_Work task_. Make a verbatim copy of the records; pictures stay out.

Start of Records for processing

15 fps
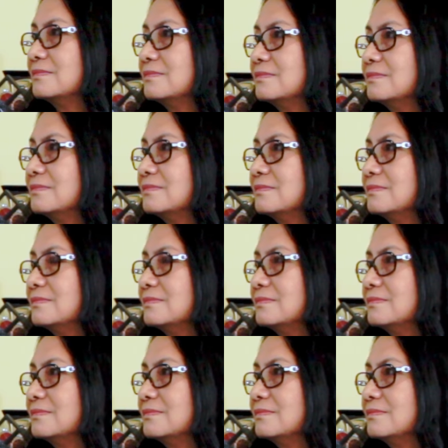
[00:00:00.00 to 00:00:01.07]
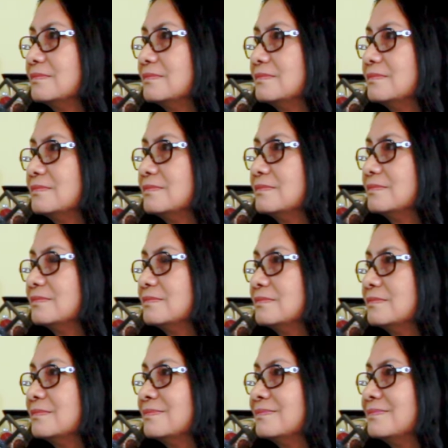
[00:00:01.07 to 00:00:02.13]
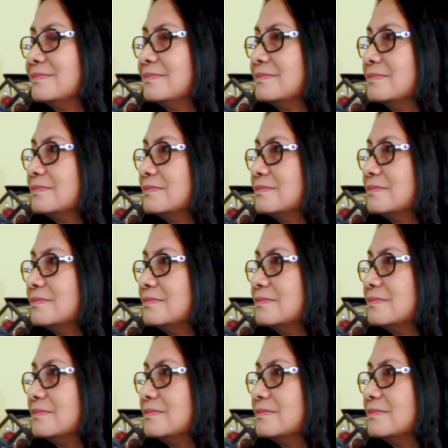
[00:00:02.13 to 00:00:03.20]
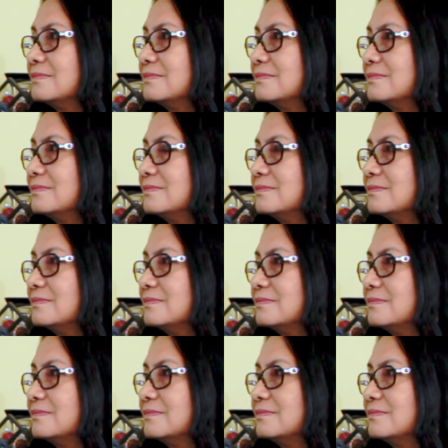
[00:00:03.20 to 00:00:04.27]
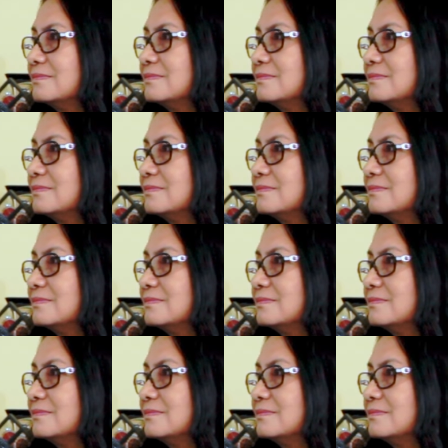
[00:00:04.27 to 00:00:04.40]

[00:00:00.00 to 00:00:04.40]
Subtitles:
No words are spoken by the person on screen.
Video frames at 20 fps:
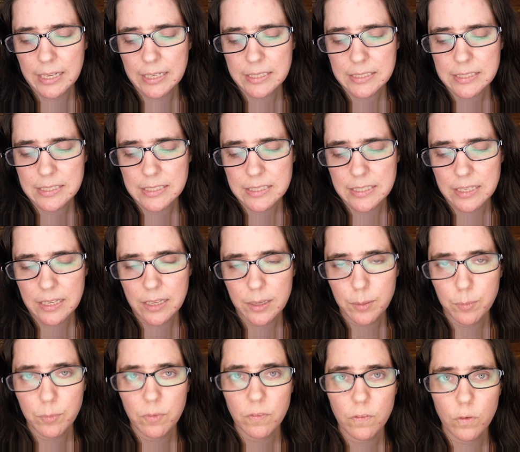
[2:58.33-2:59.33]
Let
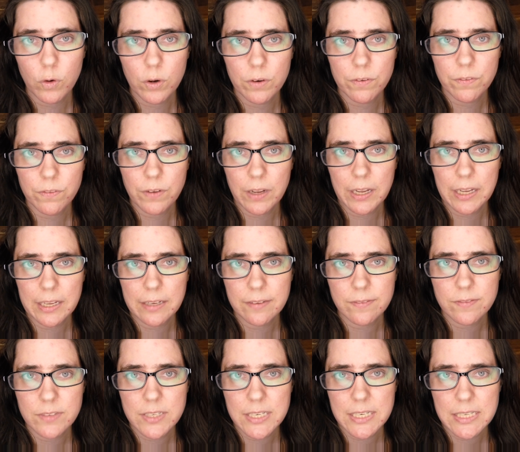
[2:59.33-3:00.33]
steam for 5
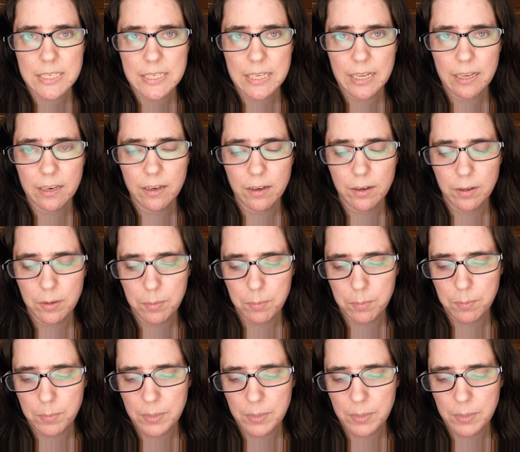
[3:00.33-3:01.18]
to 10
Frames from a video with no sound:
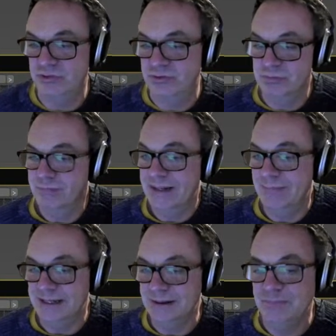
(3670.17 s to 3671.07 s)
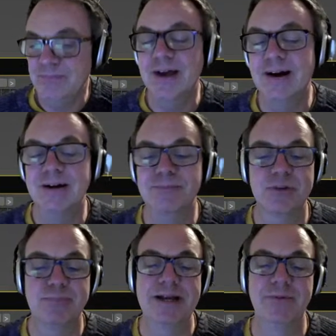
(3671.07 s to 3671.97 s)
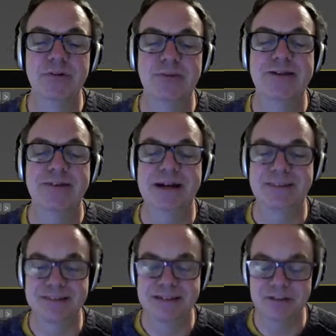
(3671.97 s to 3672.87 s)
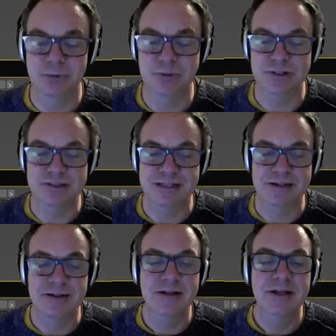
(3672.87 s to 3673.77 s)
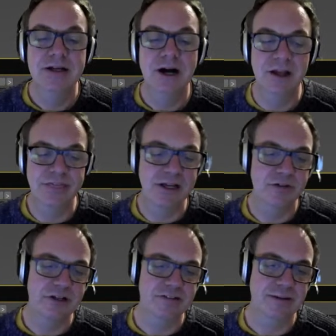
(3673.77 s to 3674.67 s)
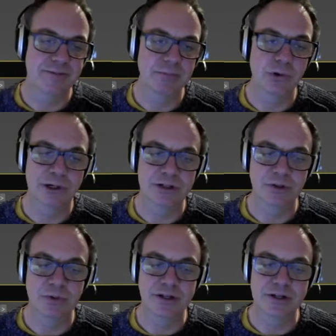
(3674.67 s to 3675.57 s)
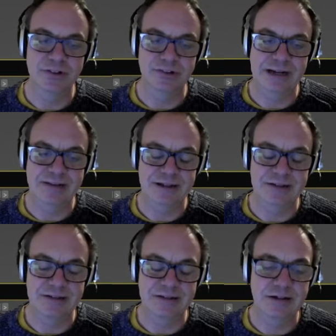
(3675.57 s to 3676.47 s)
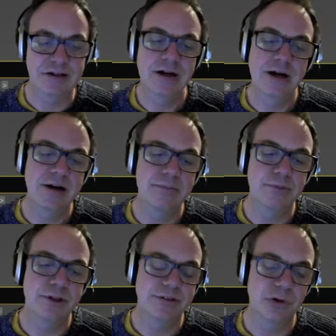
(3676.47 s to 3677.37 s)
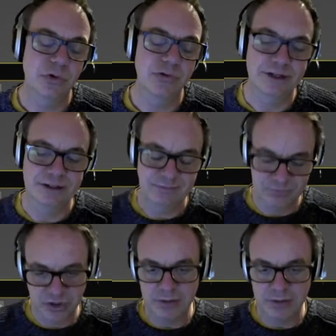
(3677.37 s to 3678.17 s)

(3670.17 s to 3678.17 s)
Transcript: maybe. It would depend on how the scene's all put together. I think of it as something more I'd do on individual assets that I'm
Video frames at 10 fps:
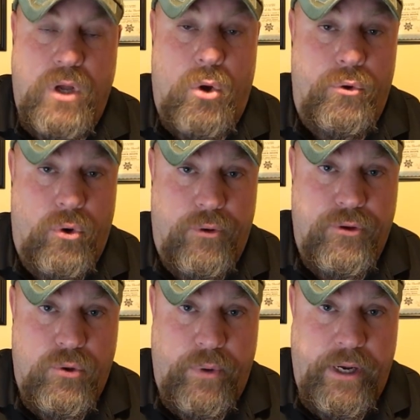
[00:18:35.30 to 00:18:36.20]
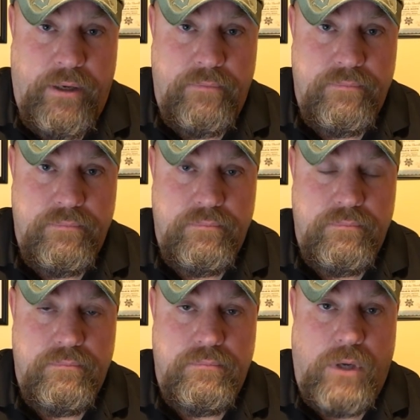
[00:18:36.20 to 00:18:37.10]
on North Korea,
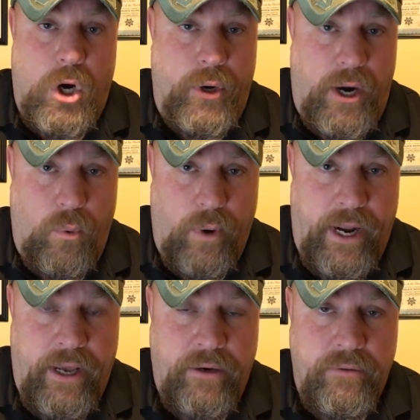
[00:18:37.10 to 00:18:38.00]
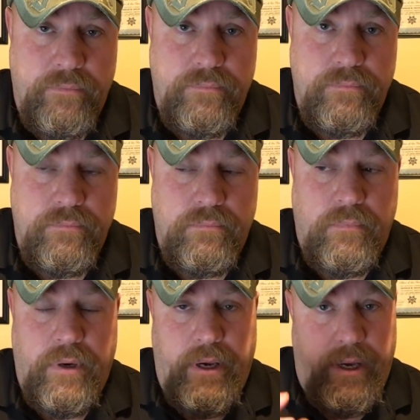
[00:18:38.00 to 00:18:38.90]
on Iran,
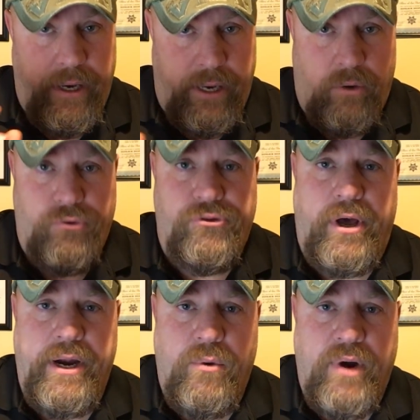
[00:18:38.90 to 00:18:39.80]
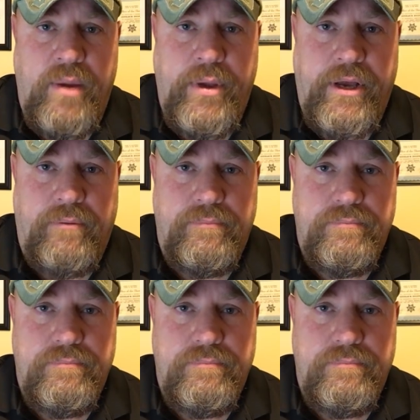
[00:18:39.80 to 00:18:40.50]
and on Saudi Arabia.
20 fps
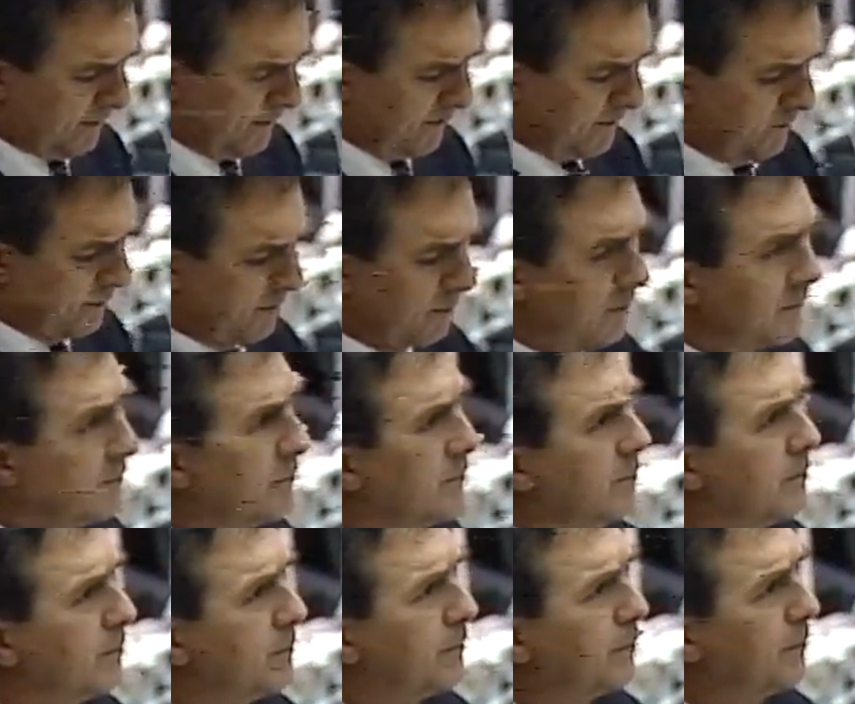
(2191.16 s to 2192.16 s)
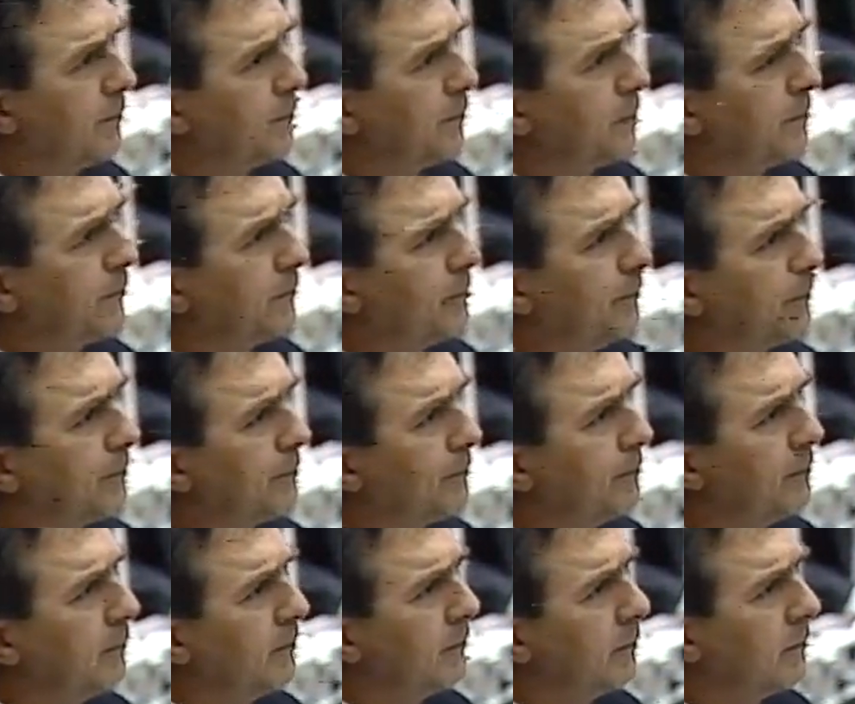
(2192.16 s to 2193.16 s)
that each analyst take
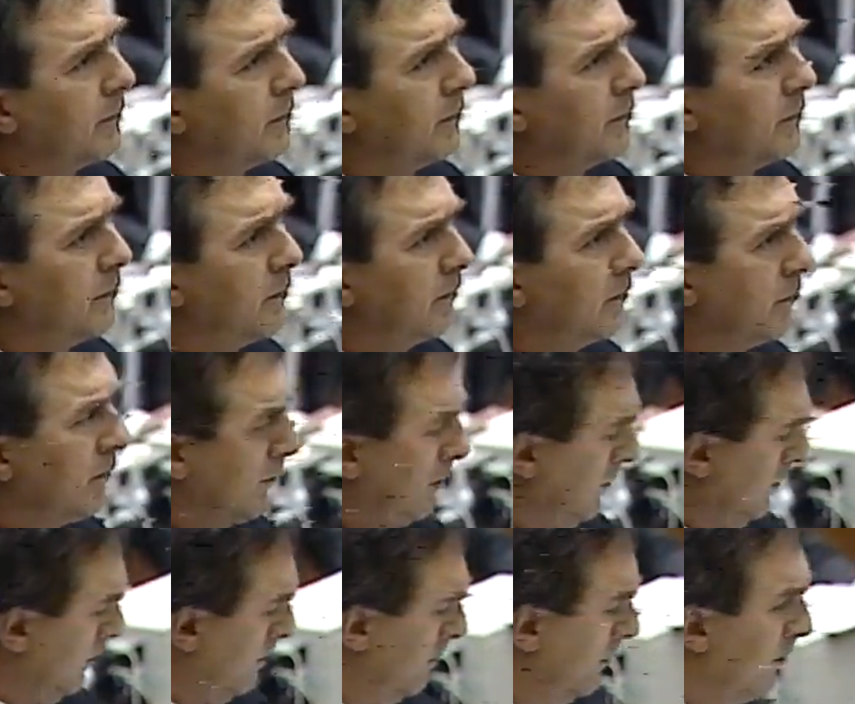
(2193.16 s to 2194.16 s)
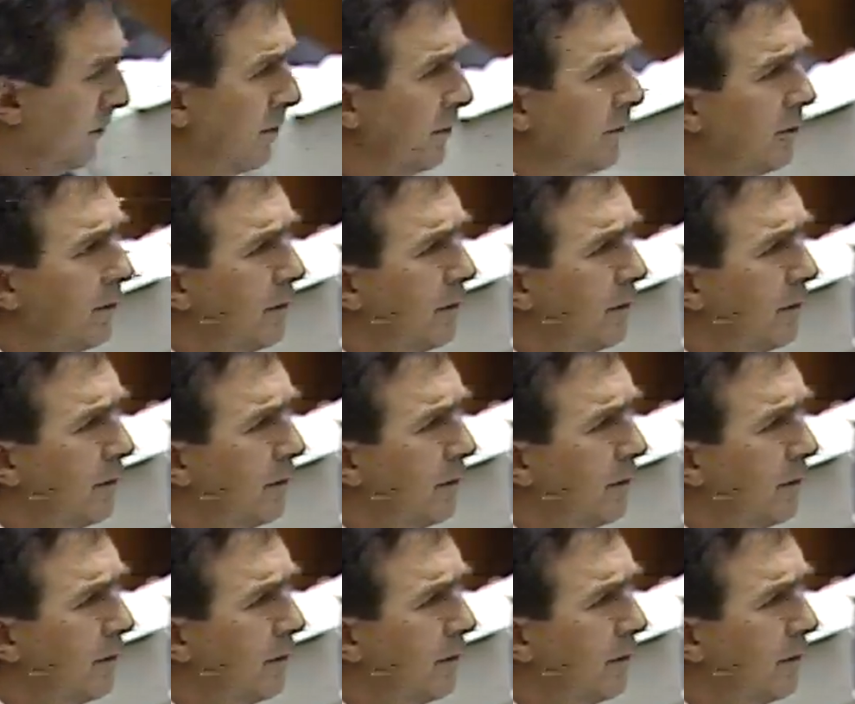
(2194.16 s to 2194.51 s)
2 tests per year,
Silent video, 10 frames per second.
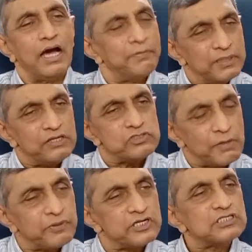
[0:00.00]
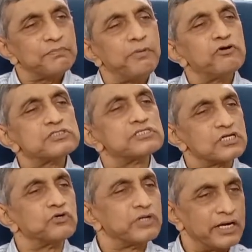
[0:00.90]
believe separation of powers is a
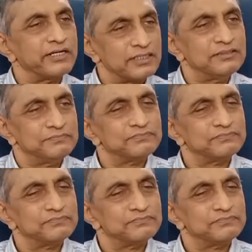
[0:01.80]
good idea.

End of Records for processing

_Exercise answer_.
15 fps
[00:00:00.00 to 00:00:01.07]
[00:00:01.07 to 00:00:02.13]
[00:00:02.13 to 00:00:03.20]
[00:00:03.20 to 00:00:04.27]
[00:00:04.27 to 00:00:04.40]

[00:00:00.00 to 00:00:04.40]
Subtitles:
No words are spoken by the person on screen.
Video frames at 20 fps:
[2:58.33-2:59.33]
Let
[2:59.33-3:00.33]
steam for 5
[3:00.33-3:01.18]
to 10
Frames from a video with no sound:
(3670.17 s to 3671.07 s)
(3671.07 s to 3671.97 s)
(3671.97 s to 3672.87 s)
(3672.87 s to 3673.77 s)
(3673.77 s to 3674.67 s)
(3674.67 s to 3675.57 s)
(3675.57 s to 3676.47 s)
(3676.47 s to 3677.37 s)
(3677.37 s to 3678.17 s)

(3670.17 s to 3678.17 s)
Transcript: maybe. It would depend on how the scene's all put together. I think of it as something more I'd do on individual assets that I'm
Video frames at 10 fps:
[00:18:35.30 to 00:18:36.20]
[00:18:36.20 to 00:18:37.10]
on North Korea,
[00:18:37.10 to 00:18:38.00]
[00:18:38.00 to 00:18:38.90]
on Iran,
[00:18:38.90 to 00:18:39.80]
[00:18:39.80 to 00:18:40.50]
and on Saudi Arabia.
20 fps
(2191.16 s to 2192.16 s)
(2192.16 s to 2193.16 s)
that each analyst take
(2193.16 s to 2194.16 s)
(2194.16 s to 2194.51 s)
2 tests per year,
Silent video, 10 frames per second.
[0:00.00]
[0:00.90]
believe separation of powers is a
[0:01.80]
good idea.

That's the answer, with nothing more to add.